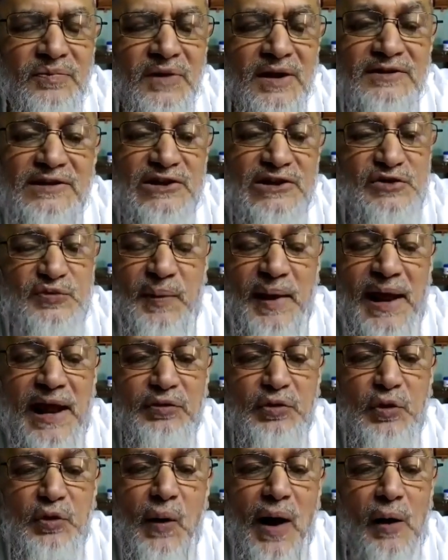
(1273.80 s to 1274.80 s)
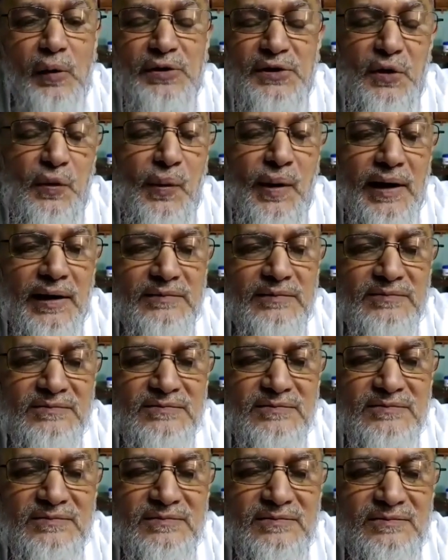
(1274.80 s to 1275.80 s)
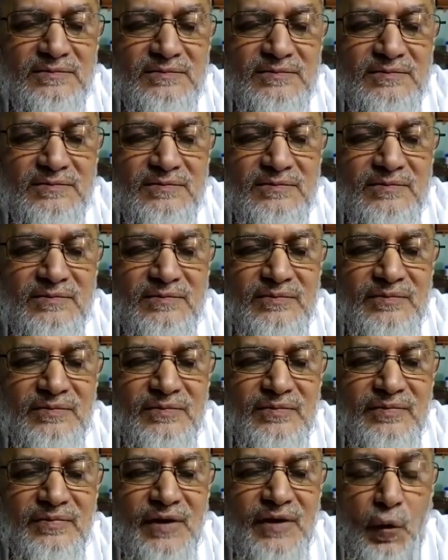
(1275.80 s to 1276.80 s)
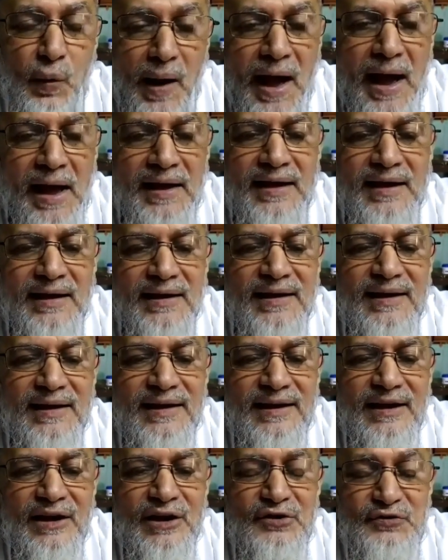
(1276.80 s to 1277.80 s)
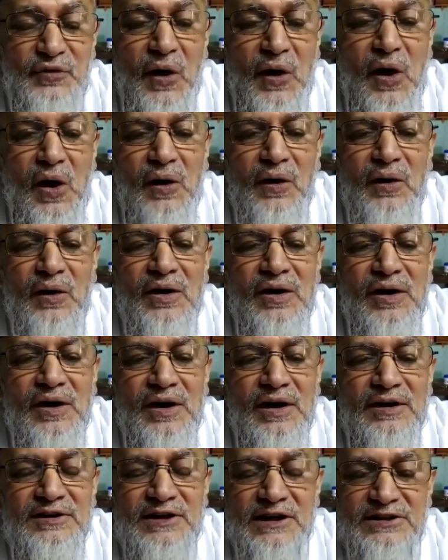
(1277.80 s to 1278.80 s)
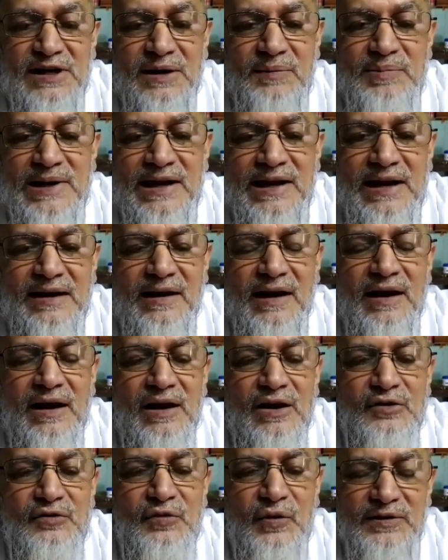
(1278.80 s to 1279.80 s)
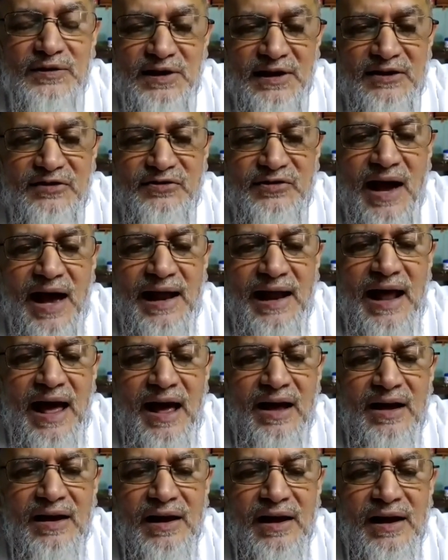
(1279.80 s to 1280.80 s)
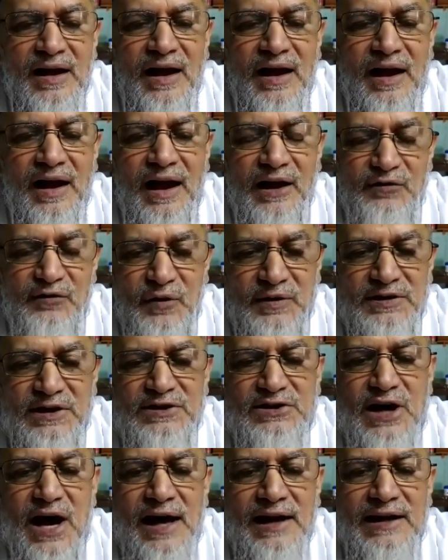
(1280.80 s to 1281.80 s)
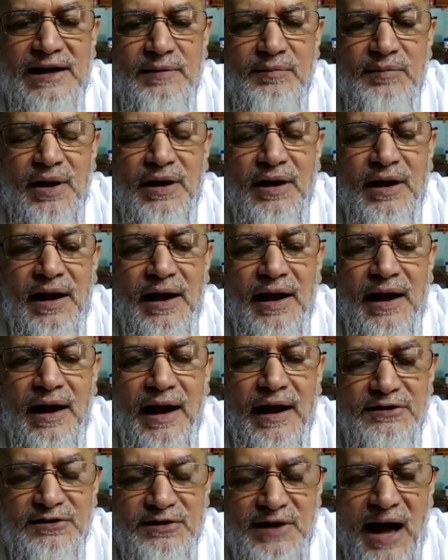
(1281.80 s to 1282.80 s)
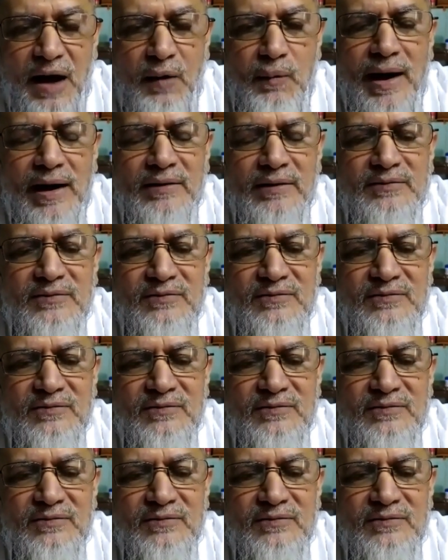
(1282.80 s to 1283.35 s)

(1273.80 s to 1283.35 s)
They spread throughout the world. Why? For the tabligh, for the risala, and for the talim and dawah.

::::

*TASK DESCRIPTION*: Give the complete material again, exactly as written. Do not include the pictures.

*PROBLEM SOLUTION*:
(1273.80 s to 1274.80 s)
(1274.80 s to 1275.80 s)
(1275.80 s to 1276.80 s)
(1276.80 s to 1277.80 s)
(1277.80 s to 1278.80 s)
(1278.80 s to 1279.80 s)
(1279.80 s to 1280.80 s)
(1280.80 s to 1281.80 s)
(1281.80 s to 1282.80 s)
(1282.80 s to 1283.35 s)

(1273.80 s to 1283.35 s)
They spread throughout the world. Why? For the tabligh, for the risala, and for the talim and dawah.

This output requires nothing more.